The B-plot involves Gordon trying to find out where Scarecrow is. Peterson and Jones write and draw him as a true badass. We see Gordon going up against a group of thugs and he overpowers them fairly easily with punches and kicks, until he’s facing off against his last opponent. Both of them have drawn their guns and are aiming at each other at point-blank range. How exactly this encounter ends, you will have to see for yourself, but I do want to raise a point. I wonder to what extent Gordon should be capable of beating this group of thugs this easily. If it was Batman who was doing it, I would not have questioned the scene, of course, but in this case Gordon suddenly has martial arts skills that go beyond just throwing a good punch. The fight almost seems to be effortless for Gordon. He even grabs one of the thugs by the collar and demands that this thug tells him where Scarecrow is, and in this particular panel he looks so much like Batman—in the way that he is intimidating this thug—that I’m just not sure if this is the right way to portray Gordon. But, despite all of this, it is still a great scene and if we forget about these complaints it is actually fun to see the commissioner be a total badass for a moment.
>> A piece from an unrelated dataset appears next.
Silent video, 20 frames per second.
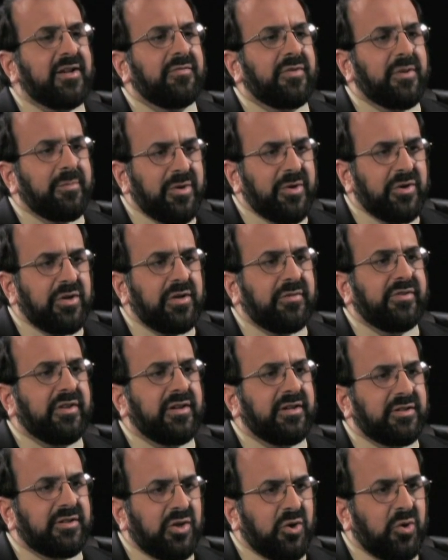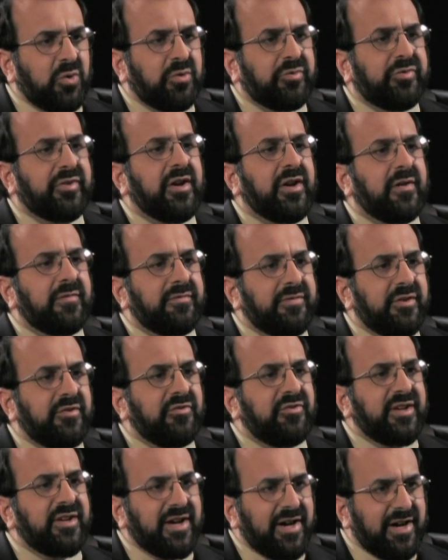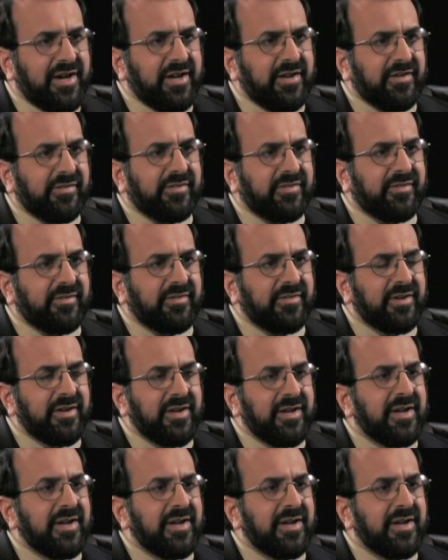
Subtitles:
of the motives and goals of the jihadists.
With regards to the artwork, I think that Kelley Jones is doing a great job here. Yes, his renditions of bodily proportions are still off every so often, and yes, Batman still has his long ears. But it’s clear that the man is having a blast drawing this story. His Scarecrow truly looks scary, with a menacing face and glowing eyes. Jones emphasizes this by making Scarecrow tower over Batman in certain panels. Jones also effectively conveys how much Batman is struggling with the compound in his body as Batman hallucinates walls closing in on him, or when Batman hallucinates a past lover and her face morphs into Scarecrow’s. While the more straight-forward action with Gordon is fun to see unfold, I think it’s definitely the hallucination sequences in this issue where Jones shines, because he is pouring a lot of his imagination into those sections, what with backgrounds constantly changing: from the faces of all the people Batman has not been able to save to jacuzzis and even an image of Gotham City without a Batman.

Recommended if…

  • You are into psychedelic horror comics
  • You want to see Gordon being a total badass
  • You want to see this “deconstruction” stuff done right

Overall: A great issue of a great series. We venture deep into Batman’s psyche, and rather than spelling out everything in captions, Peterson fully trusts Jones to illustrate Batman’s hallucinations and tell the story that way, and Jones is doing a great job. Especially in a time where other Batman titles fail to successfully “deconstruct” our hero, it is a real treat to see it done right in this book. Recommended to all Batman fans!

Score: 8/10

Disclaimer: DC Comics provided Batman News with an advance copy of this comic for the purpose of this review.